On-line version ISSN 1996-840X
Print version ISSN 0379-4350
S.Afr.j.chem. (Online) vol.68 Durban 2015
Lekgala A. Mampuru; Nikolay A. Panichev; Prince Ngobeni; Khakhathi L. Mandiwana; Makonga M. Kalumba*
Department of Chemistry, Tshwane University of Technology, P.O. Box 56208, Arcadia Pretoria, 0007, South Africa
A method for speciation of vanadium in solid samples was developed for quantification of vanadium( + 5) in solid samples of sediment Certified Reference Materials (CRM) PACS-2 and MESS-3 (Trace Elements in Sediments) of known total vanadium content. The method relies on a classical analytical chemistry procedure based on leaching water-insoluble vanadium( + 5) compounds from the solid state into solution using Na2CO3 followed by electrothermal atomic absorption spectrometry (ET-AAS) detection. The total amount content of vanadium was determined after complete digestion of the CRMs and found to be 132 ± 5 and 245 ±12 μg g-1 in PACS-2 and MESS-3, respectively, in good agreement with the certified values of 133±6 μg g-1 and 243 ± 12 μg g-1. The concentrations of vanadium(+5) were determined to be 25 ± 3 μg g-1 and 13 ± 2 μg g-1 in PACS-2 and MESS-3, respectively. These results were verified by the method of standard additions for which quantitative recoveries (100±2 and 97 ± 3 %, one standard deviation, n = 3) were obtained for spikes added to PACS-2 and MESS-3, respectively. Approximately 18.8 % of the total vanadium content of PACS-2 and 5.3 % in MESS-3 is in the form of vanadium(+5) species.
Keywords: Certified reference materials, vanadium(+5) speciation, electrothermal atomic absorption spectrometry.

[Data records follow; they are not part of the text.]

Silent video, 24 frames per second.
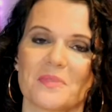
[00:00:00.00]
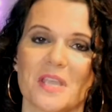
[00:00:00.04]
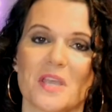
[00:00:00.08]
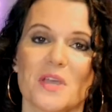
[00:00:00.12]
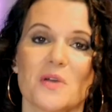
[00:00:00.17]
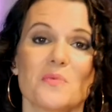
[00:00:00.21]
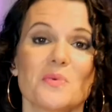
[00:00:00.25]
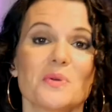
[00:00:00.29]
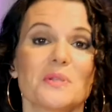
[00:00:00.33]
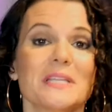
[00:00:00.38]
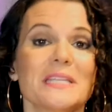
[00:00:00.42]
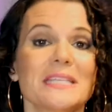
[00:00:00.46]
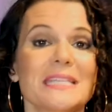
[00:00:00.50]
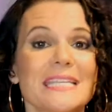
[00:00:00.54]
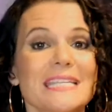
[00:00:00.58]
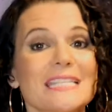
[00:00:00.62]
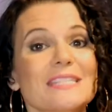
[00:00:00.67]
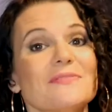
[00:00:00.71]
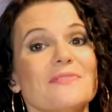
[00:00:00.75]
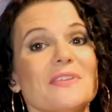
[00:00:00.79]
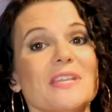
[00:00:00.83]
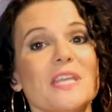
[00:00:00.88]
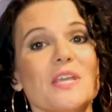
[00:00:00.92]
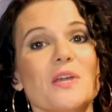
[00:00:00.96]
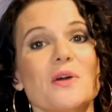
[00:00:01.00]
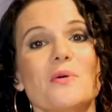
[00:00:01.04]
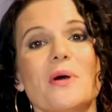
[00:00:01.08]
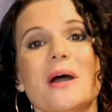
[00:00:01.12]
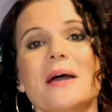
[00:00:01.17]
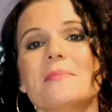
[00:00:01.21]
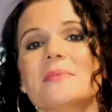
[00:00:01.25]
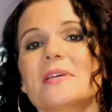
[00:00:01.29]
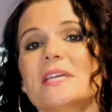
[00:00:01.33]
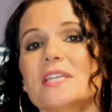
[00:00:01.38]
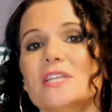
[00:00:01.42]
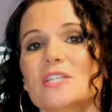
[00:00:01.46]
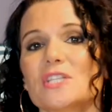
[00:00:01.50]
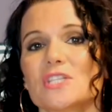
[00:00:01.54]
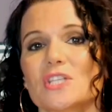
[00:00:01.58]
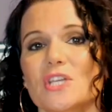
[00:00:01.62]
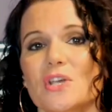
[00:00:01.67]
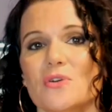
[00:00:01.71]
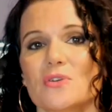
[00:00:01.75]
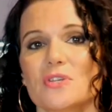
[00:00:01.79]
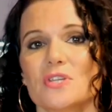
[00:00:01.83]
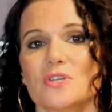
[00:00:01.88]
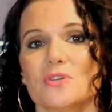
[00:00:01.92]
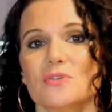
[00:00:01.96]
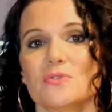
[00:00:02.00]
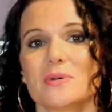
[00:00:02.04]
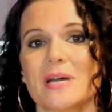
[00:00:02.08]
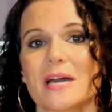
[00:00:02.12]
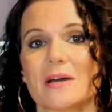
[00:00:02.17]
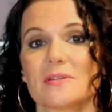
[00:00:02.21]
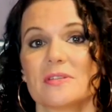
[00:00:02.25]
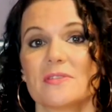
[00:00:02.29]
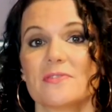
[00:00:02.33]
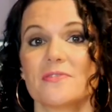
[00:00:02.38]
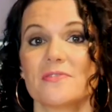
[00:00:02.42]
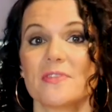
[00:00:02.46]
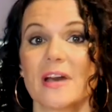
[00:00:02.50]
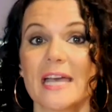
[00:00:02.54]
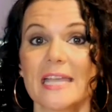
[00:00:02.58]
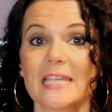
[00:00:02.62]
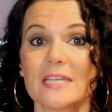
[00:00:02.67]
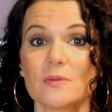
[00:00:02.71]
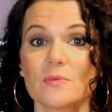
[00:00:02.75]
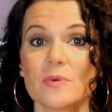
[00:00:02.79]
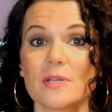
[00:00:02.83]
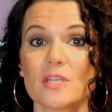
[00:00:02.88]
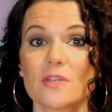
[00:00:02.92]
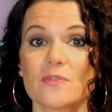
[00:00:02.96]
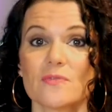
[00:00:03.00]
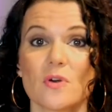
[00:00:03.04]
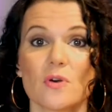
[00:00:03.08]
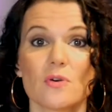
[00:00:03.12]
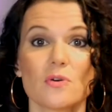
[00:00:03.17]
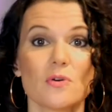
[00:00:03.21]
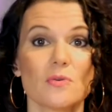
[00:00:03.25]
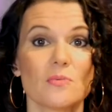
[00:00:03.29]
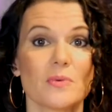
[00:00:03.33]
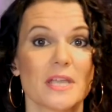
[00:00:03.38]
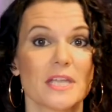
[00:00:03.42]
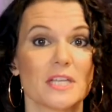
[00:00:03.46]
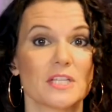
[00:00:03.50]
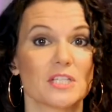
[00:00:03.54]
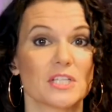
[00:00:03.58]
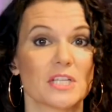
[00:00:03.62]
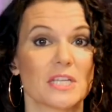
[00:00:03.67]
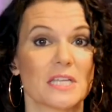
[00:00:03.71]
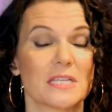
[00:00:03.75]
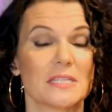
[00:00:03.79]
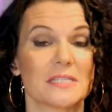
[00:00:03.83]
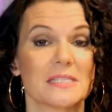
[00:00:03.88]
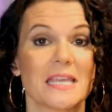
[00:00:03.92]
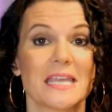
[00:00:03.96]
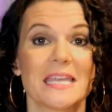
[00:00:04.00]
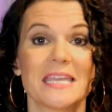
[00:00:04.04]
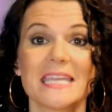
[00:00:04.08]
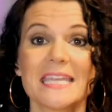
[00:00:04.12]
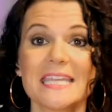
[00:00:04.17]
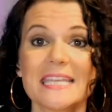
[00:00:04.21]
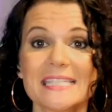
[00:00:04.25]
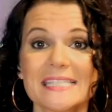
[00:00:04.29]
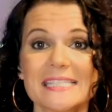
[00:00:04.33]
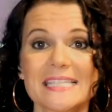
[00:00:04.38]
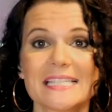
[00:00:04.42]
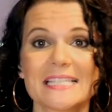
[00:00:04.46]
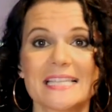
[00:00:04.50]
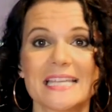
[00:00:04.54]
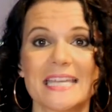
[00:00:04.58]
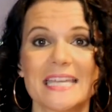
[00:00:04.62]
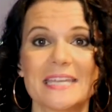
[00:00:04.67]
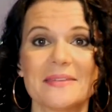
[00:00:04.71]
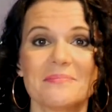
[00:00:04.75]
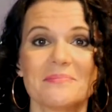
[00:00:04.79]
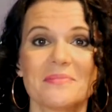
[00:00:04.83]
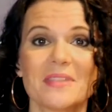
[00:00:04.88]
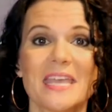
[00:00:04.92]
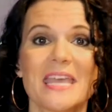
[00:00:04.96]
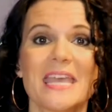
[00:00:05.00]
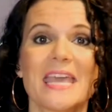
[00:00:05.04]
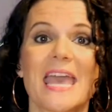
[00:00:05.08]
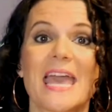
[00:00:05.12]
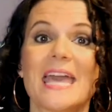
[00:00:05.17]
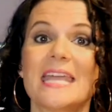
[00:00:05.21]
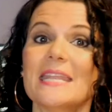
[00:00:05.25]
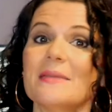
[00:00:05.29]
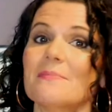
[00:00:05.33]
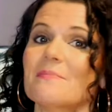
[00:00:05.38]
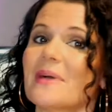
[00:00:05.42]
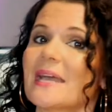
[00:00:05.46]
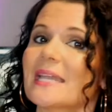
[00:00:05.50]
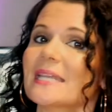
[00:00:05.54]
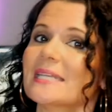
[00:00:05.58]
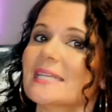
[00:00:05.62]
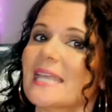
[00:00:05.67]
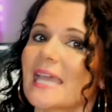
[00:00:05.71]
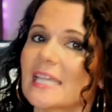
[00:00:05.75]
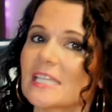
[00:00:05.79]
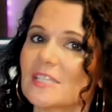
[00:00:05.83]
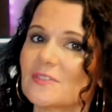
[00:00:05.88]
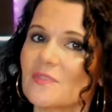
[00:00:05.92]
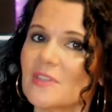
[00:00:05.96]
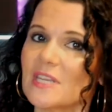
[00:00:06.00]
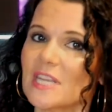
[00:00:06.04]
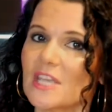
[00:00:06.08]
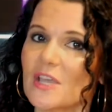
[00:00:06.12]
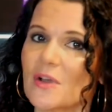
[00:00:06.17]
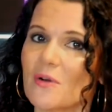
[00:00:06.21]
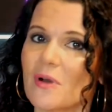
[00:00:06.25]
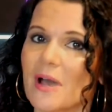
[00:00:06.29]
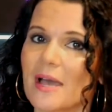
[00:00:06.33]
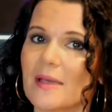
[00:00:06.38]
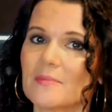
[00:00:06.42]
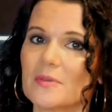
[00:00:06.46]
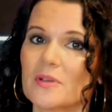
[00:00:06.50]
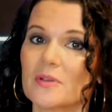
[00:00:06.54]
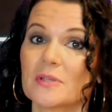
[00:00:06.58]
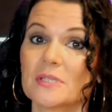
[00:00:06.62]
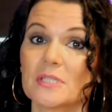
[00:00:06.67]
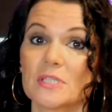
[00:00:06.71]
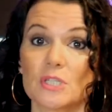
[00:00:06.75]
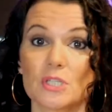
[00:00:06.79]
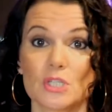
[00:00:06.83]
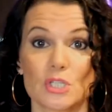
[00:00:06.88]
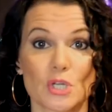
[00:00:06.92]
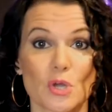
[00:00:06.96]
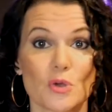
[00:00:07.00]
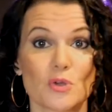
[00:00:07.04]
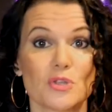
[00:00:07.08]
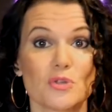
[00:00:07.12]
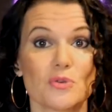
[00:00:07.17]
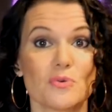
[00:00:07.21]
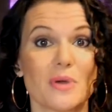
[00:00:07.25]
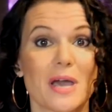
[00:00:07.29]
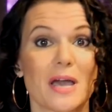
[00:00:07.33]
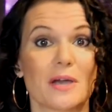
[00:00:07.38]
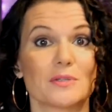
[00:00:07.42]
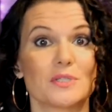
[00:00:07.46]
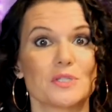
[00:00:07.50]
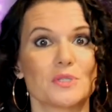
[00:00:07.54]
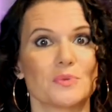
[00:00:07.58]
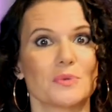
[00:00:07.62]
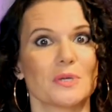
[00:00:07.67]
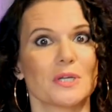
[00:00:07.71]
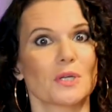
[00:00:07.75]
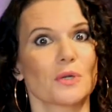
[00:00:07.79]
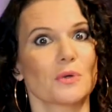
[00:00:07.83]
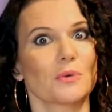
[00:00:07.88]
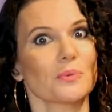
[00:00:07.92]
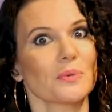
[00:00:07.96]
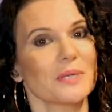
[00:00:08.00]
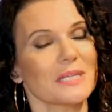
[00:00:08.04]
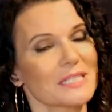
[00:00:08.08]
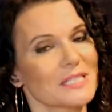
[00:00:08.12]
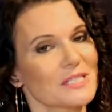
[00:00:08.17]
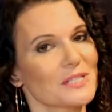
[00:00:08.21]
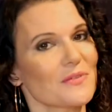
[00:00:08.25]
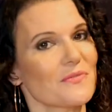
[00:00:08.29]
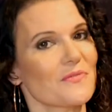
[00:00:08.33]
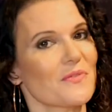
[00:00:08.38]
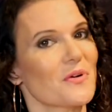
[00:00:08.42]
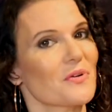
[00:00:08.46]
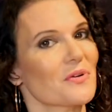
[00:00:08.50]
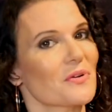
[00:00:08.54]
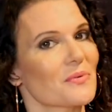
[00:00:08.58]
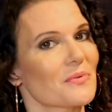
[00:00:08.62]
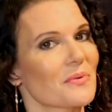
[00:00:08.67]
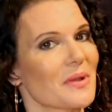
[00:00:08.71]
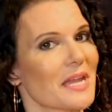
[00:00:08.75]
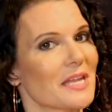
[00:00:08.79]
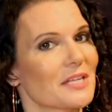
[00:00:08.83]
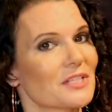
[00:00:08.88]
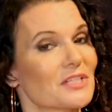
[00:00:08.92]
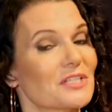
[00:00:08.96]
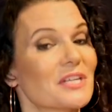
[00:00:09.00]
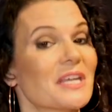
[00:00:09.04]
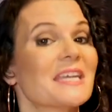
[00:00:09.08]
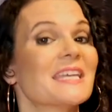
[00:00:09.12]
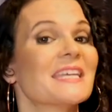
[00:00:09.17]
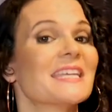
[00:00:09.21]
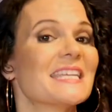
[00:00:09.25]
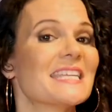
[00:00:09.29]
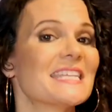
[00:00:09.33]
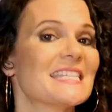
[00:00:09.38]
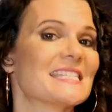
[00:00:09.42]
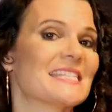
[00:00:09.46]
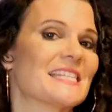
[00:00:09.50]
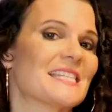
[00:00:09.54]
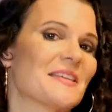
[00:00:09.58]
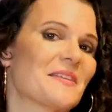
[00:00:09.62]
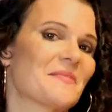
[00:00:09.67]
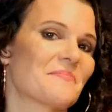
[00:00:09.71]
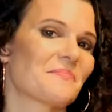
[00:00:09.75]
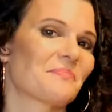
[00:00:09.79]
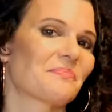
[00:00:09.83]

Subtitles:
Well, in this video, I'm going to show you how to find what your vocal range is easily, and in my next video, I'm going to show you how to increase your vocal range easily.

The measurement of the chemical species of elements, instead of the total element concentration, has become an irreversible trend in analytical chemistry.1-2 The motivation lies in the fact that the biochemical and geochemical behaviour of many elements is governed by its species. Because vanadium(+5) is more toxic, it is important to obtain valance speciation for this element in such environmental samples as soil, sediments and plants.3,4-5 Validation of the analytical procedures used for the speciation analysis requires the analysis of representative certified reference materials (CRMs) for the relevant species. However, the development of reliable methods for speciation of vanadium remains a challenging field of analytical chemistry, especially for solid samples.2-6
CRMs are very important tools for the verification of accuracy for an analytical procedure and they form an integral part of any quality control system for which validation of methodology is desired. CRMs with total amount content of vanadium are available, but not for vanadium(+5) speciation analysis. In the present study, a method for the separate determination of vanadium species in CRM marine sediments PACS-2 and MESS-3 having known total amount content of vanadium is described.7 The method is based on a classical analytical chemistry procedure of leaching of vanadium(+5) species, which are anionic, from solid samples using Na2CO3.8 Leaching is a procedure frequently applied for the extraction of metals or their species from environmental samples, e.g. soil, sediments and airborne particles. The leachable recoveries of analytes are generally lower than the total concentrations present. The treatment of solid samples with Na2CO3 permits conversion of the insoluble compounds of vanadium(+5) into soluble forms prior to their determination using electrothermal atomization atomic absorption spectrometry (ET-AAS).9 An earlier developed method used for the determination of vanadium (+5) in soil and plant samples, taken near a vanadium mine,7 indicates that leaching of vanadium (+5) can be achieved either with 0.1 M Na2CO3 or Na3PO4.10 However, such methods of leaching have never been tested and applied for the quantification of vanadium(+5) in solid samples of CRMs.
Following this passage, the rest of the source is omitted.